WHAT YOU WILL DO
In your output, repeat each entry exactly and include no pictures.

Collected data

____

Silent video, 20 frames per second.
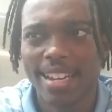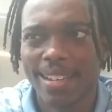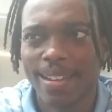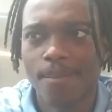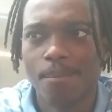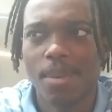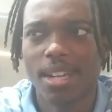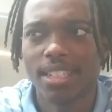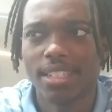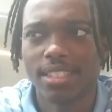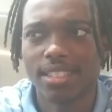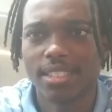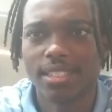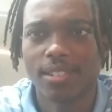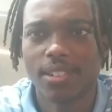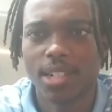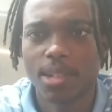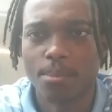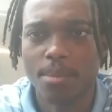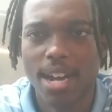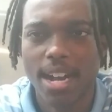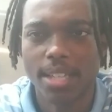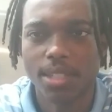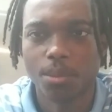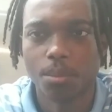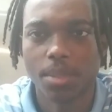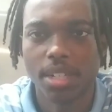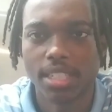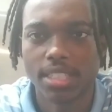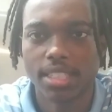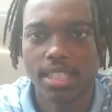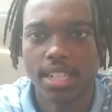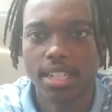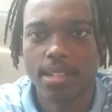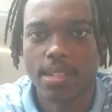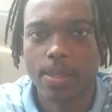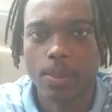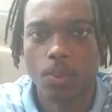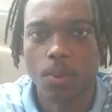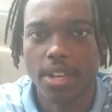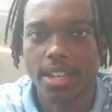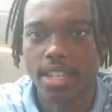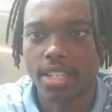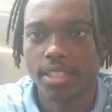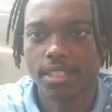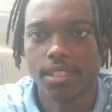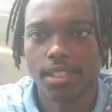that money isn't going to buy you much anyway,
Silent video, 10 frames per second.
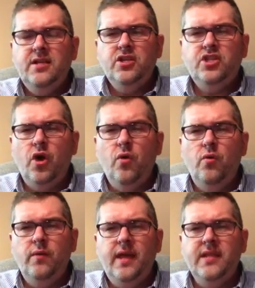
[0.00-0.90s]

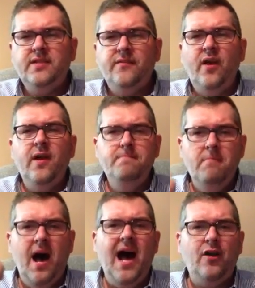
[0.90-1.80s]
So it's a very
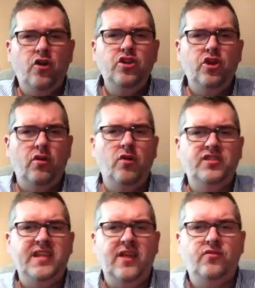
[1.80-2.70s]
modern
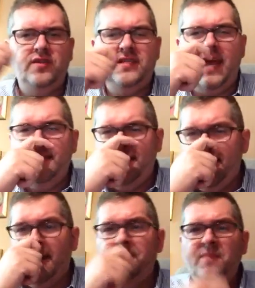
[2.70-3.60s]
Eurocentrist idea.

____

SOLUTION BELOW
Silent video, 20 frames per second.
that money isn't going to buy you much anyway,
Silent video, 10 frames per second.
[0.00-0.90s]

[0.90-1.80s]
So it's a very
[1.80-2.70s]
modern
[2.70-3.60s]
Eurocentrist idea.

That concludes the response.